◆ Exercise instructions: Repeat each entry below exactly, omitting any picture it holds.

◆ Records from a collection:
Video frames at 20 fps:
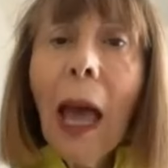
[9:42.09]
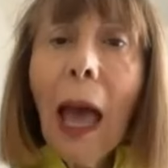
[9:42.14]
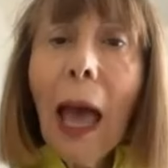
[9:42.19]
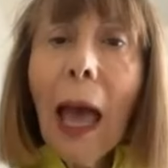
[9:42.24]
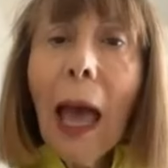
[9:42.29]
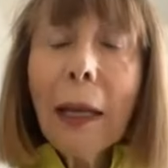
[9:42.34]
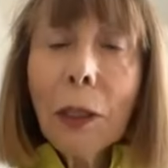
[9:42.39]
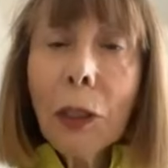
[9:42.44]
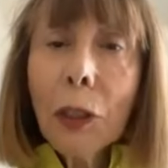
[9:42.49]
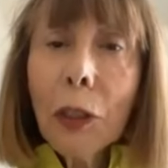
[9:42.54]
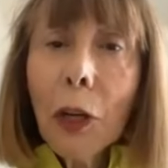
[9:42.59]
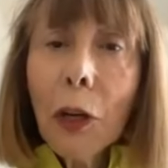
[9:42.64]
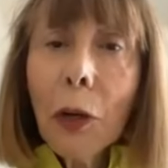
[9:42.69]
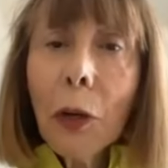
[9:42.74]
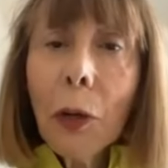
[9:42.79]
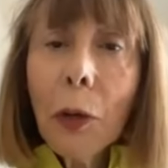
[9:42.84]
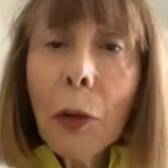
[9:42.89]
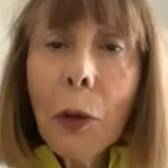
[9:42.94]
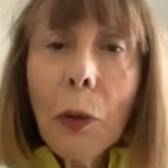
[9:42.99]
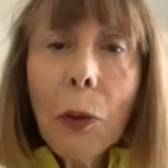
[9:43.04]
And
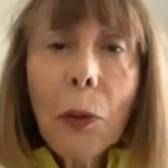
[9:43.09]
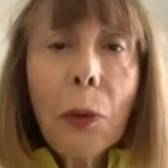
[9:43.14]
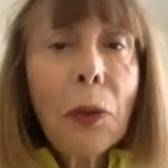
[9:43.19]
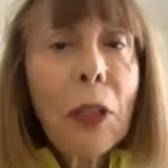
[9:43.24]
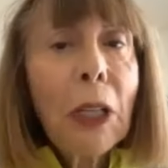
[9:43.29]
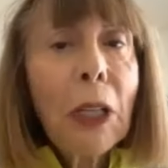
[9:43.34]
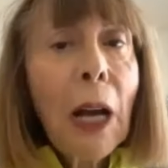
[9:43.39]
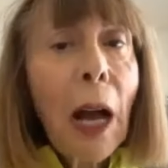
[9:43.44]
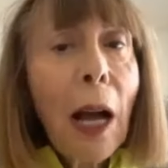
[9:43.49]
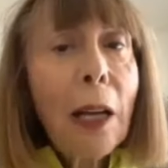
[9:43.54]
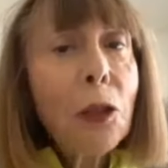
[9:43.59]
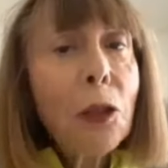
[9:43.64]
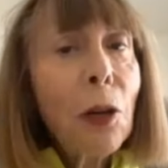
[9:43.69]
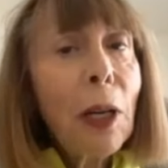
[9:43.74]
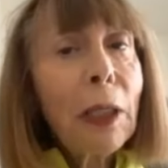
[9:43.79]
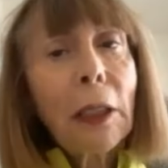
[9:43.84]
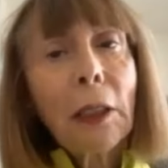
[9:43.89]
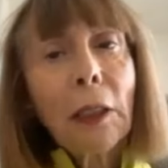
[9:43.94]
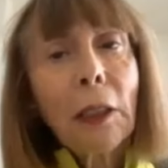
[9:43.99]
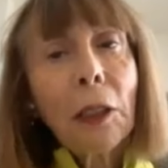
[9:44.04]
so the
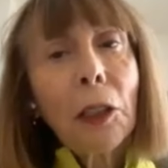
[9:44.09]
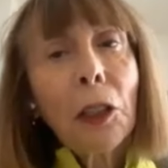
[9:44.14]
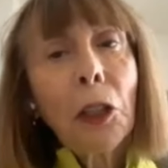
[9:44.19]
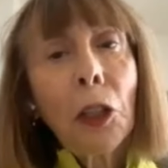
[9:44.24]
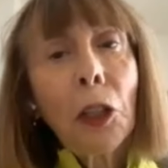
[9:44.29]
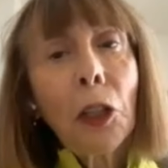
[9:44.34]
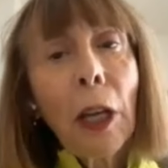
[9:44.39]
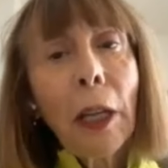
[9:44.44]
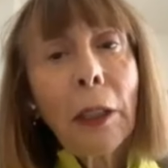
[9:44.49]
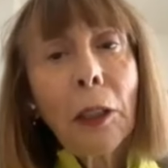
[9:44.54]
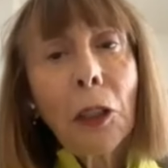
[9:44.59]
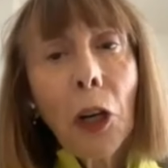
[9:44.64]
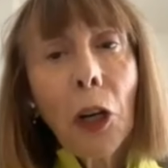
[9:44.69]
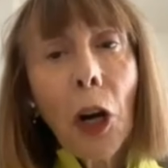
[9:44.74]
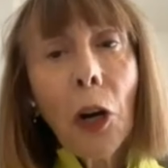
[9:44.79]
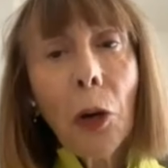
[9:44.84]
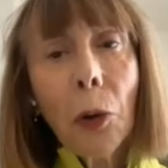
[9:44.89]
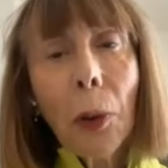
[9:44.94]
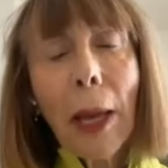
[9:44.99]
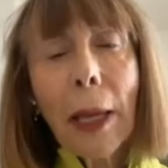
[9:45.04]
contractor can
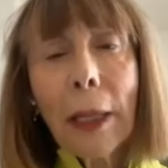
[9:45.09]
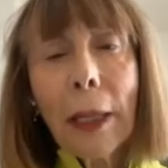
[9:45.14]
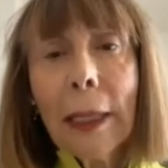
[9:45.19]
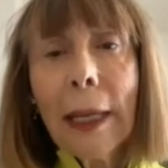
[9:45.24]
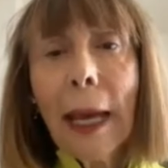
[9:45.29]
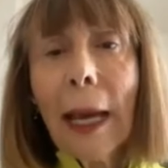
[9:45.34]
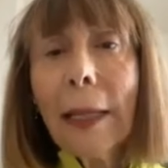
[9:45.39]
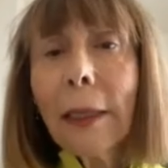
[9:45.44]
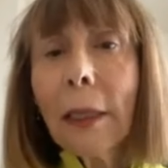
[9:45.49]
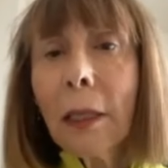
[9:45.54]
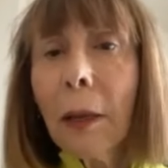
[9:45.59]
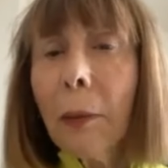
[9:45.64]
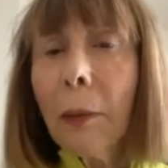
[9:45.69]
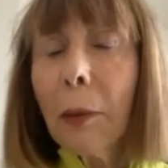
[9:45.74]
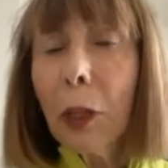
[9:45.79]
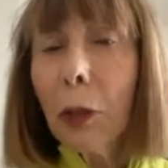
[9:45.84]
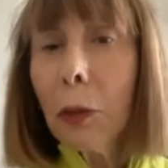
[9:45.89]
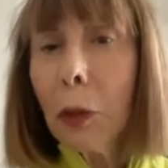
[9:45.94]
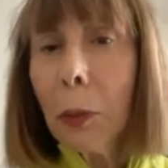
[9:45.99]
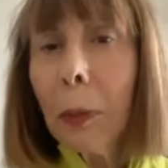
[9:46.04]
go and get some of
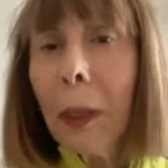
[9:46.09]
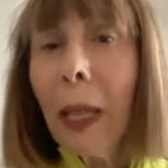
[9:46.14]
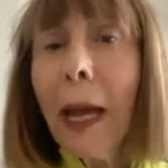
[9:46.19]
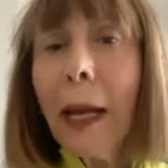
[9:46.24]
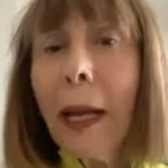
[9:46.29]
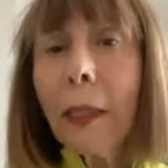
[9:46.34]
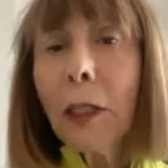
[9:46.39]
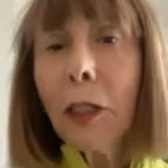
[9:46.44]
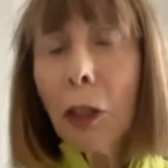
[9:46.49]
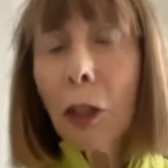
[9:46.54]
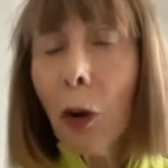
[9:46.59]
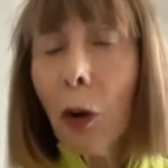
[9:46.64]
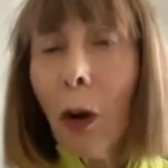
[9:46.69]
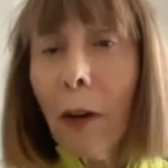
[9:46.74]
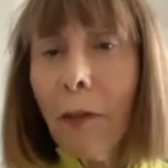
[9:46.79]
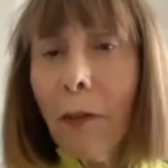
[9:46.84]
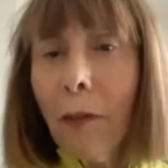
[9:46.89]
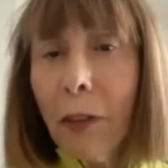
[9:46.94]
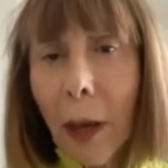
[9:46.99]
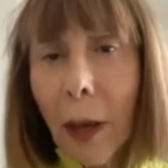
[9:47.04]
those plans and
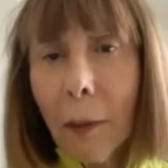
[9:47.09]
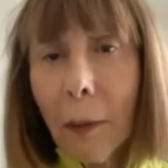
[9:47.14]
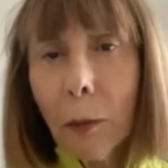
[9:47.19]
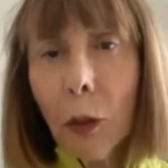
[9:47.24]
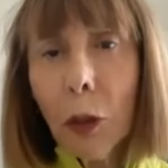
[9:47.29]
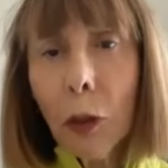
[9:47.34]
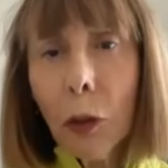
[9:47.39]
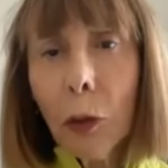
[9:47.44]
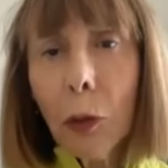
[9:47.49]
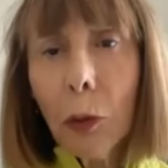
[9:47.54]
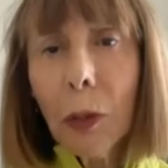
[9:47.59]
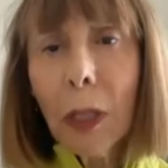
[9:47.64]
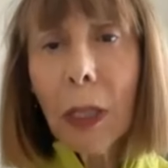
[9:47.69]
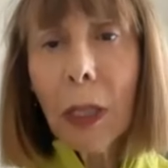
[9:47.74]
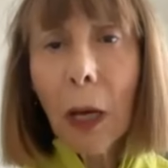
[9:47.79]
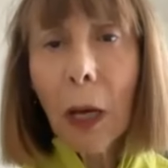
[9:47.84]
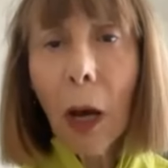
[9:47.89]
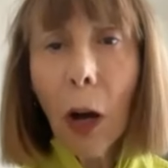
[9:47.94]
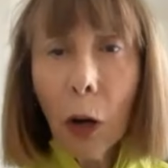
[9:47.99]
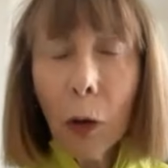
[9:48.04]
offer them to
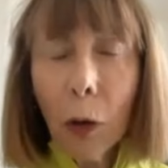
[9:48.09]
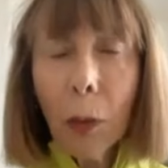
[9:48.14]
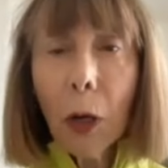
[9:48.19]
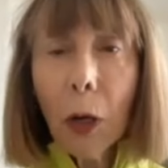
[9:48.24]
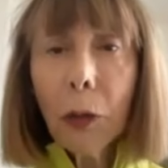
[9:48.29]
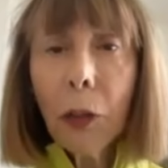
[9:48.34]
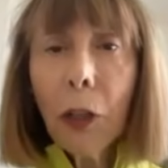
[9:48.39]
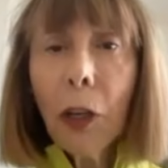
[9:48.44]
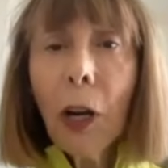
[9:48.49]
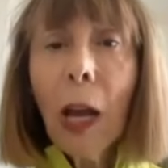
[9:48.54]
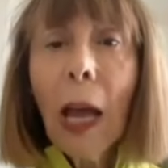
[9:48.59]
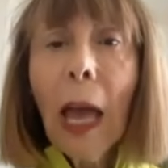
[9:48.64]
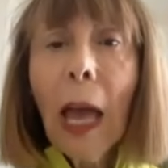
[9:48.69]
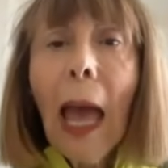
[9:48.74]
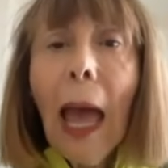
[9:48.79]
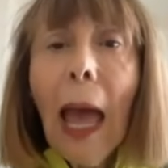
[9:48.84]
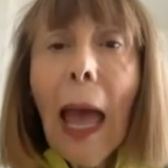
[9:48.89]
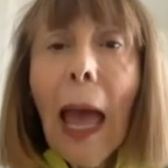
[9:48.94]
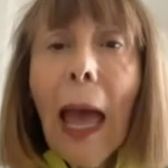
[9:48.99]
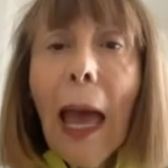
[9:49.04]
the homeowner,
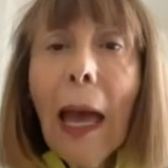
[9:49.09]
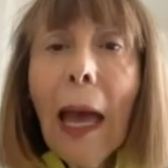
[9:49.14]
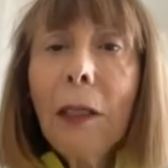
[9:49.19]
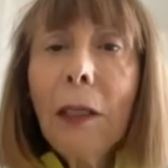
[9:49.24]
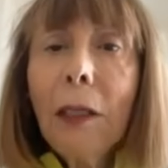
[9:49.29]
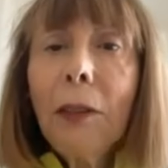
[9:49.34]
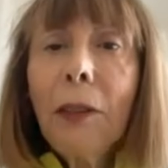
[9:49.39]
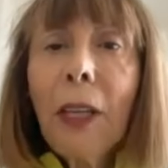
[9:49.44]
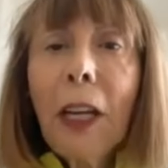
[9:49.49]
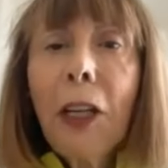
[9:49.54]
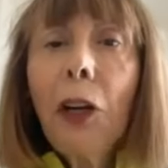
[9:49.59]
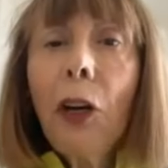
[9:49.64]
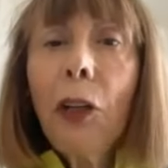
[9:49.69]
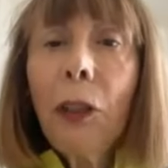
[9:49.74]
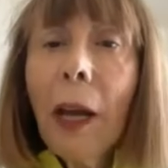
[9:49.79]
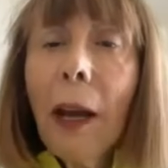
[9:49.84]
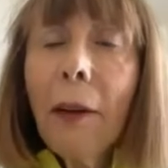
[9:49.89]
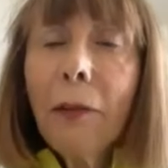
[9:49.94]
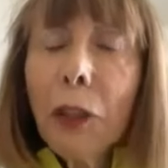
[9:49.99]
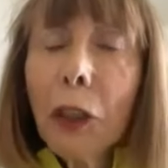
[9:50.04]
and they
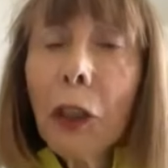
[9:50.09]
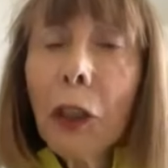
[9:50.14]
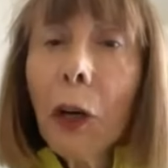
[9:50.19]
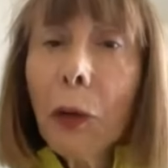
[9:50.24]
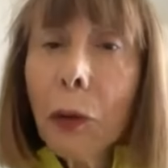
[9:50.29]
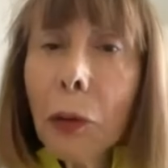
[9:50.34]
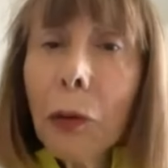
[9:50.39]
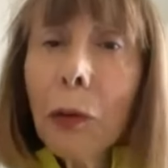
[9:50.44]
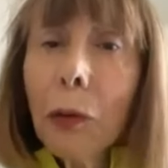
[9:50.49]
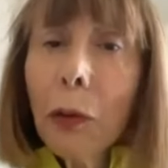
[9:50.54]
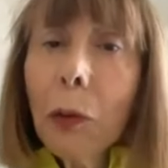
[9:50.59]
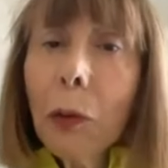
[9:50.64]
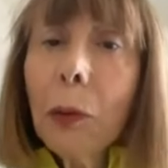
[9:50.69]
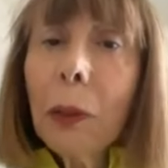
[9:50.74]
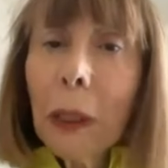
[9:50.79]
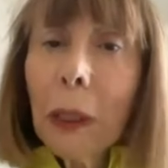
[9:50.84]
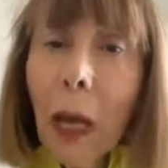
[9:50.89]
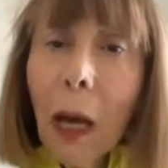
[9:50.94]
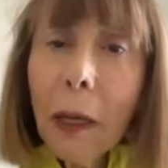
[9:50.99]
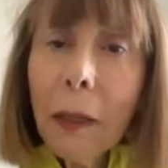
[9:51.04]
don't have to go through a
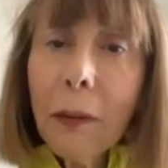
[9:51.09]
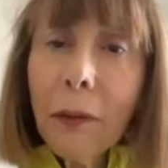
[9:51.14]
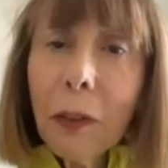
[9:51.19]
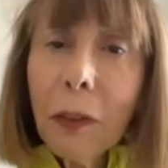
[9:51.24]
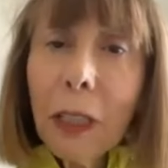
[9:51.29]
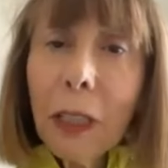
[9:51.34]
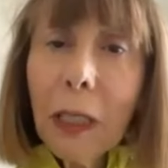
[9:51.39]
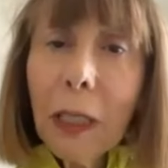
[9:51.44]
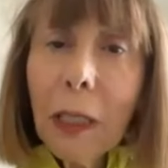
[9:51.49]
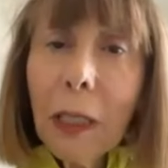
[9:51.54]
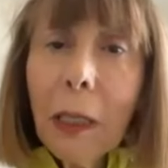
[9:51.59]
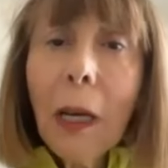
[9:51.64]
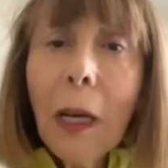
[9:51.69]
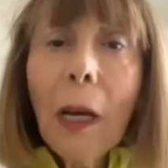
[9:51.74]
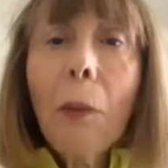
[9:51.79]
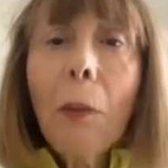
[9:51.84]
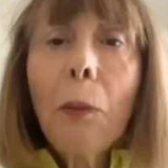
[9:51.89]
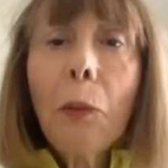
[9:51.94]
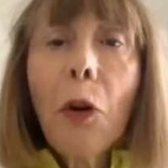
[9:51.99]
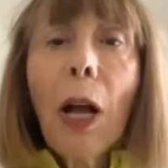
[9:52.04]
lot of the
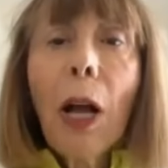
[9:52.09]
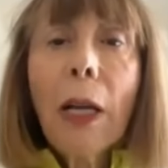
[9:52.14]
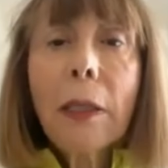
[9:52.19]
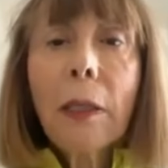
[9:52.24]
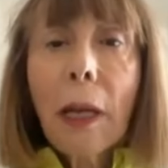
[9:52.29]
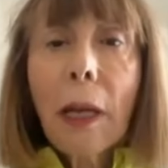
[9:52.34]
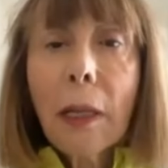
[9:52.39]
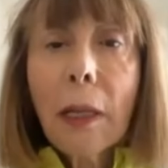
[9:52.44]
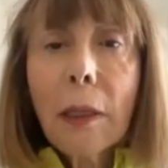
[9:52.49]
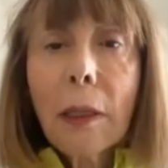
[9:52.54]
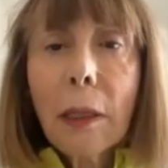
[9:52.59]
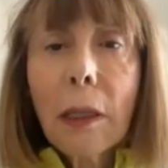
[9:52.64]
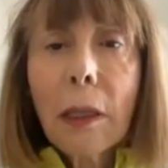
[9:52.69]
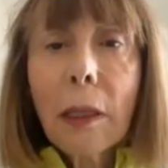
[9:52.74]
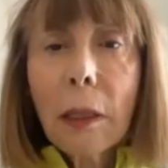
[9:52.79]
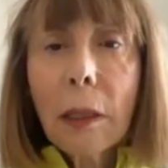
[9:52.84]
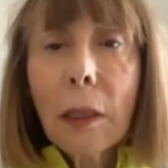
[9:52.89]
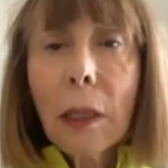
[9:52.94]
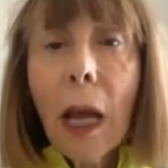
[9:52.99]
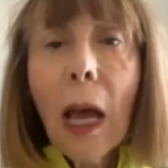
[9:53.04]

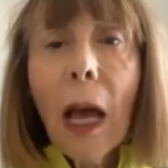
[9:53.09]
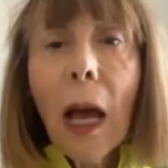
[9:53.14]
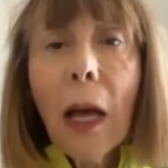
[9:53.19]
processes.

◆ Written reply:
Video frames at 20 fps:
[9:42.09]
[9:42.14]
[9:42.19]
[9:42.24]
[9:42.29]
[9:42.34]
[9:42.39]
[9:42.44]
[9:42.49]
[9:42.54]
[9:42.59]
[9:42.64]
[9:42.69]
[9:42.74]
[9:42.79]
[9:42.84]
[9:42.89]
[9:42.94]
[9:42.99]
[9:43.04]
And
[9:43.09]
[9:43.14]
[9:43.19]
[9:43.24]
[9:43.29]
[9:43.34]
[9:43.39]
[9:43.44]
[9:43.49]
[9:43.54]
[9:43.59]
[9:43.64]
[9:43.69]
[9:43.74]
[9:43.79]
[9:43.84]
[9:43.89]
[9:43.94]
[9:43.99]
[9:44.04]
so the
[9:44.09]
[9:44.14]
[9:44.19]
[9:44.24]
[9:44.29]
[9:44.34]
[9:44.39]
[9:44.44]
[9:44.49]
[9:44.54]
[9:44.59]
[9:44.64]
[9:44.69]
[9:44.74]
[9:44.79]
[9:44.84]
[9:44.89]
[9:44.94]
[9:44.99]
[9:45.04]
contractor can
[9:45.09]
[9:45.14]
[9:45.19]
[9:45.24]
[9:45.29]
[9:45.34]
[9:45.39]
[9:45.44]
[9:45.49]
[9:45.54]
[9:45.59]
[9:45.64]
[9:45.69]
[9:45.74]
[9:45.79]
[9:45.84]
[9:45.89]
[9:45.94]
[9:45.99]
[9:46.04]
go and get some of
[9:46.09]
[9:46.14]
[9:46.19]
[9:46.24]
[9:46.29]
[9:46.34]
[9:46.39]
[9:46.44]
[9:46.49]
[9:46.54]
[9:46.59]
[9:46.64]
[9:46.69]
[9:46.74]
[9:46.79]
[9:46.84]
[9:46.89]
[9:46.94]
[9:46.99]
[9:47.04]
those plans and
[9:47.09]
[9:47.14]
[9:47.19]
[9:47.24]
[9:47.29]
[9:47.34]
[9:47.39]
[9:47.44]
[9:47.49]
[9:47.54]
[9:47.59]
[9:47.64]
[9:47.69]
[9:47.74]
[9:47.79]
[9:47.84]
[9:47.89]
[9:47.94]
[9:47.99]
[9:48.04]
offer them to
[9:48.09]
[9:48.14]
[9:48.19]
[9:48.24]
[9:48.29]
[9:48.34]
[9:48.39]
[9:48.44]
[9:48.49]
[9:48.54]
[9:48.59]
[9:48.64]
[9:48.69]
[9:48.74]
[9:48.79]
[9:48.84]
[9:48.89]
[9:48.94]
[9:48.99]
[9:49.04]
the homeowner,
[9:49.09]
[9:49.14]
[9:49.19]
[9:49.24]
[9:49.29]
[9:49.34]
[9:49.39]
[9:49.44]
[9:49.49]
[9:49.54]
[9:49.59]
[9:49.64]
[9:49.69]
[9:49.74]
[9:49.79]
[9:49.84]
[9:49.89]
[9:49.94]
[9:49.99]
[9:50.04]
and they
[9:50.09]
[9:50.14]
[9:50.19]
[9:50.24]
[9:50.29]
[9:50.34]
[9:50.39]
[9:50.44]
[9:50.49]
[9:50.54]
[9:50.59]
[9:50.64]
[9:50.69]
[9:50.74]
[9:50.79]
[9:50.84]
[9:50.89]
[9:50.94]
[9:50.99]
[9:51.04]
don't have to go through a
[9:51.09]
[9:51.14]
[9:51.19]
[9:51.24]
[9:51.29]
[9:51.34]
[9:51.39]
[9:51.44]
[9:51.49]
[9:51.54]
[9:51.59]
[9:51.64]
[9:51.69]
[9:51.74]
[9:51.79]
[9:51.84]
[9:51.89]
[9:51.94]
[9:51.99]
[9:52.04]
lot of the
[9:52.09]
[9:52.14]
[9:52.19]
[9:52.24]
[9:52.29]
[9:52.34]
[9:52.39]
[9:52.44]
[9:52.49]
[9:52.54]
[9:52.59]
[9:52.64]
[9:52.69]
[9:52.74]
[9:52.79]
[9:52.84]
[9:52.89]
[9:52.94]
[9:52.99]
[9:53.04]

[9:53.09]
[9:53.14]
[9:53.19]
processes.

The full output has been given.